珍しくと言っては失礼だが、今日はその制服にケチャップの染み一つも見当たらない。
「なんだよ、パルム。今日はまだコケてないのか?」
瞼を持ち上げからかうようにディンが聞けば、彼の旅の相棒兼ウエイトレスのパルムシェリーはくすりと笑って。
「ええ、当然です。そんなディンさんこそ、今日は随分嬉しそうなお顔ですね」
「……そうか?」
「はい、仕事が決まった時と同じくらい嬉しそうな顔をしていますよ」
などと言いながら、グラスの両手を広げてえへへと笑い。
「だから、私も嬉しくなっちゃいました」
「ははっ。そりゃ良かった」
首を傾げて苦笑を浮かべたディンは『こちらですよ~』ときびきび歩く相棒に続いて材木屋の連中が待つ店の奥のテーブル席へ。ほぼ毎日大体同じ時間に同じ面子で座るいつもの席でいつもと違うのは、すでに料理が用意されている事。あとはそれがやたらと大皿な事か。
「はいはいディンさん、ボーっとしてないで早く座って下さい。空っぽにしないとすぐに次のお皿が出てきちゃいますよっ!」
すでに味の濃い料理を大口に放り込みながらワイワイ騒いでいた男連中のテーブルに着席を促したパルムは、わざとらしくおすまし顔を作って見せて。
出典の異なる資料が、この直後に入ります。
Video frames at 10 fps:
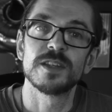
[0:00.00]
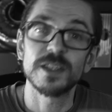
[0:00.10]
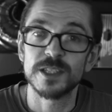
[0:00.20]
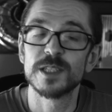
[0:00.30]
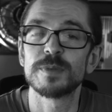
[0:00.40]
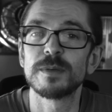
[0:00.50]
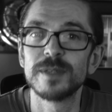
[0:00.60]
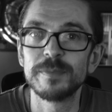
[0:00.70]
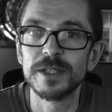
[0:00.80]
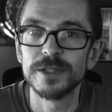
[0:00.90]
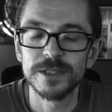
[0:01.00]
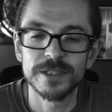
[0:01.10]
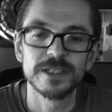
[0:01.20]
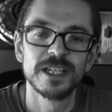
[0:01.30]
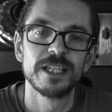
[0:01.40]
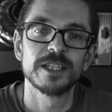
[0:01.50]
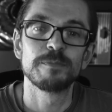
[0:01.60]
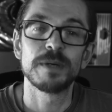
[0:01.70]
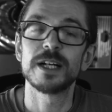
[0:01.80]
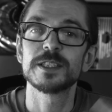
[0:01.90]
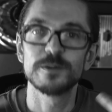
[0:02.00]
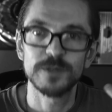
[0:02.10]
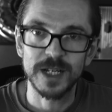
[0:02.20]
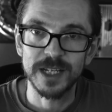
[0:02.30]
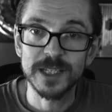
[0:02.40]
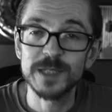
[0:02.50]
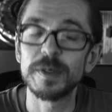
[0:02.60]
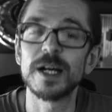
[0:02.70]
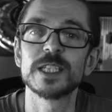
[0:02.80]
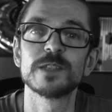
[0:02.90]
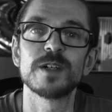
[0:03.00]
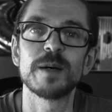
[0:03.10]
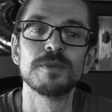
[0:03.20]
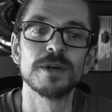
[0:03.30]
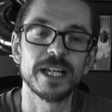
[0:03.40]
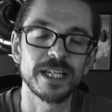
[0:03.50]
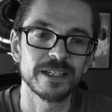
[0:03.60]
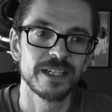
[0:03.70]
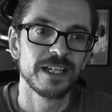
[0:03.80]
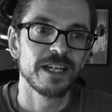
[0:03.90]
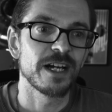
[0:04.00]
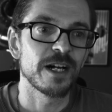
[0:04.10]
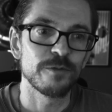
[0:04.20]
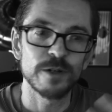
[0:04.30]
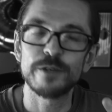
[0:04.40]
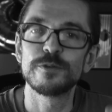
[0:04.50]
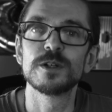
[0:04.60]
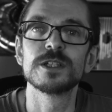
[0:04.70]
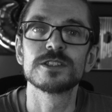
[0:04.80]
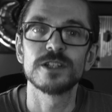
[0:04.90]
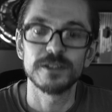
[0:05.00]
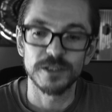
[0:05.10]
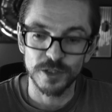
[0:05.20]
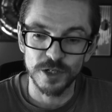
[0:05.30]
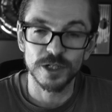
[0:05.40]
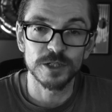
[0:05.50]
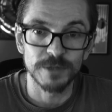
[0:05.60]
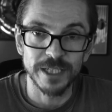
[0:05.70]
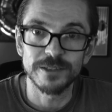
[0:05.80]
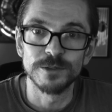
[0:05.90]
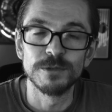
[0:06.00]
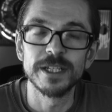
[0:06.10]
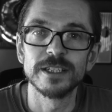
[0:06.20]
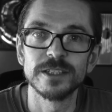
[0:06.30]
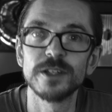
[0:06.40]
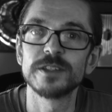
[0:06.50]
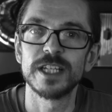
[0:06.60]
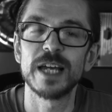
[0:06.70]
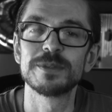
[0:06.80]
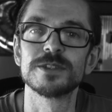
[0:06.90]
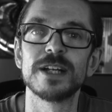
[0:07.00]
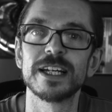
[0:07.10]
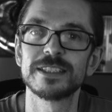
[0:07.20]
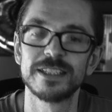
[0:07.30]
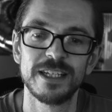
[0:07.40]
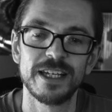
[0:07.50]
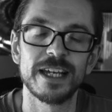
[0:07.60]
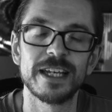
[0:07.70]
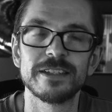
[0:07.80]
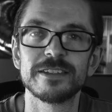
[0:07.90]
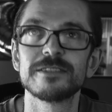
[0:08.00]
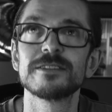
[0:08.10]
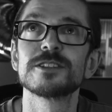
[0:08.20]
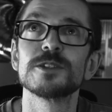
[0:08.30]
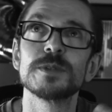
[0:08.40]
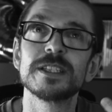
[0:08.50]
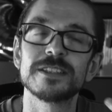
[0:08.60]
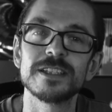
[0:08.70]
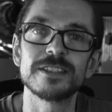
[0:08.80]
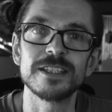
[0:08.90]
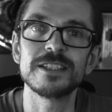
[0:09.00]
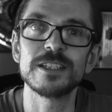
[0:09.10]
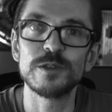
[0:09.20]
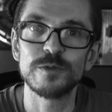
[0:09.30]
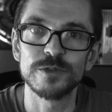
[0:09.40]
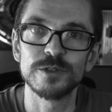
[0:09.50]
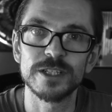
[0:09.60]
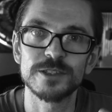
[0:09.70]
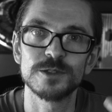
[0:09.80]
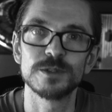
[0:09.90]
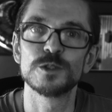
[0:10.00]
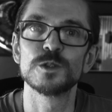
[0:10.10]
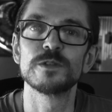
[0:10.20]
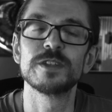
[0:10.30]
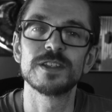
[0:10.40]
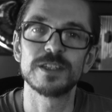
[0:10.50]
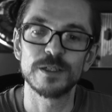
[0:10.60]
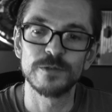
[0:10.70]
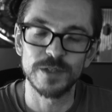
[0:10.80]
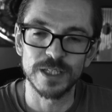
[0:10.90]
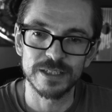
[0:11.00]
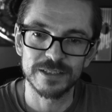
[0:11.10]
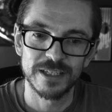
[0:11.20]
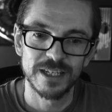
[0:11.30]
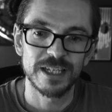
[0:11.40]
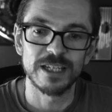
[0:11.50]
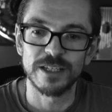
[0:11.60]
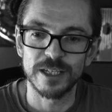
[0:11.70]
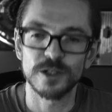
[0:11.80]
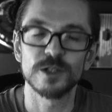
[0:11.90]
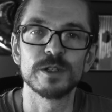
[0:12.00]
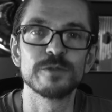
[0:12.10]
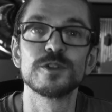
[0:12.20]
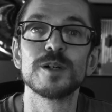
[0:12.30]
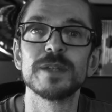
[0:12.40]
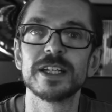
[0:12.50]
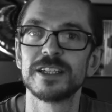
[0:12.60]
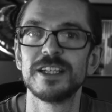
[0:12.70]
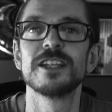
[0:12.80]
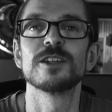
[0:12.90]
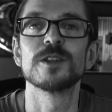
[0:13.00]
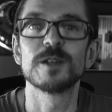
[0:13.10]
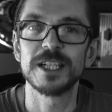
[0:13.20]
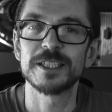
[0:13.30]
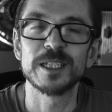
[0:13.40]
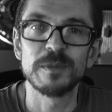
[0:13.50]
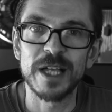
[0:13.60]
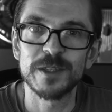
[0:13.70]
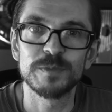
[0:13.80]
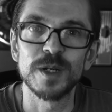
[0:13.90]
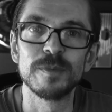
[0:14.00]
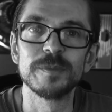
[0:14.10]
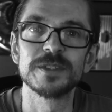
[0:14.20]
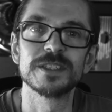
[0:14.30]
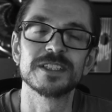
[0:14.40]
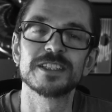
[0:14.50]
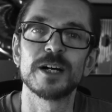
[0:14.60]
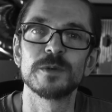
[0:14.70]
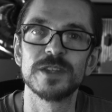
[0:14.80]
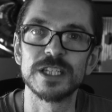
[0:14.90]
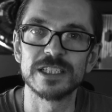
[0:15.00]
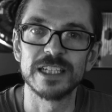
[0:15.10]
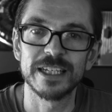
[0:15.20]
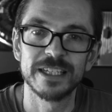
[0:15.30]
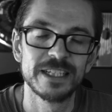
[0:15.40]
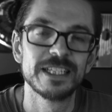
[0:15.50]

think this is probably because at least parts of our brain are very focused on the concrete, the real, not the abstract. And so it's easy for us to intuitively think of things in their concrete form, like, the classic maths problems that start with things like,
「あ、そういえば……今日はディンさんが歌を歌ってくれるそうですね」
「……? 俺が?」
眉間に深い皺を刻んだディンを横目に、パルムはテーブルを拭く振りをしながら。
「あれ? 違うのですか? 皆さんがそうおっしゃっていましたけど? ねえ、皆さん?」
「おうよ! そうだぞディン! 歌え歌え!」
口から飯を飛ばしながら、すでに酒も入った男共はやいのやいのと囃し立てる。
「……いや、俺は――」
「駄目だ、ディン! 今日でてめえはお別れだろ? ってえことは、俺たちゃ明日はもう可愛いパルムシェリー嬢と会えねえってことだ! なんてこった! 男がこの悲しみを歌にしねえでどうするんだよ!?」
「……いや、俺は別に――」
「そうですよディンさん。一月もお店に通っておいてお別れに何も歌ってくれないなんて、私はきっと寂しくて夜な夜な泣いてしまいます。それはもうディンさんが眠れないくらいの大声で毎日泣いてしまいますよ」
「……だから俺は――」
「うるせえぞ坊主! はむっ、俺達の天使がてめえの歌をご所望だ! はぐはぐ、言い訳は良いから飲んで食ってサッサと歌やいいんだよ! へっかくの飯が冷めちまうだろうが!」
「……食いながらしゃべんじゃねえよ」
舌打ちまじりに言ったディンは、すっかり不機嫌になって椅子に腰かけた。するとその背中から『はっはっは!』と爽やかな笑い声。振り向けば、壁にかかっていたギターをチャララとつま弾いた男が、髪を掻き上げ撫で付けしながら歩み寄って来て。
「おおっと、こんな所に手ごろなギターが!? いやいや、これもきっと神様のおぼしめしと言う奴かな? ではもしよろしければ、この俺の歌を貴女に捧げようじゃあありませんか。アーアー、ウンッ、それでは空飛ぶ天使の様なパルム嬢とこの俺の愛が百年続くように、我が故郷に伝わる空飛ぶ歌を――って、うわああっ! お、俺の髪があああ!」
「ごちゃごちゃうるせえっつってんだろ坊主ども! 御託はいいから早く食って飲んで歌やいいんだ馬鹿野郎!」
親方が投げつけたケチャップの瓶が、トレスの自慢の髪を赤く情熱的に染めあげた愉快な昼下がりだった。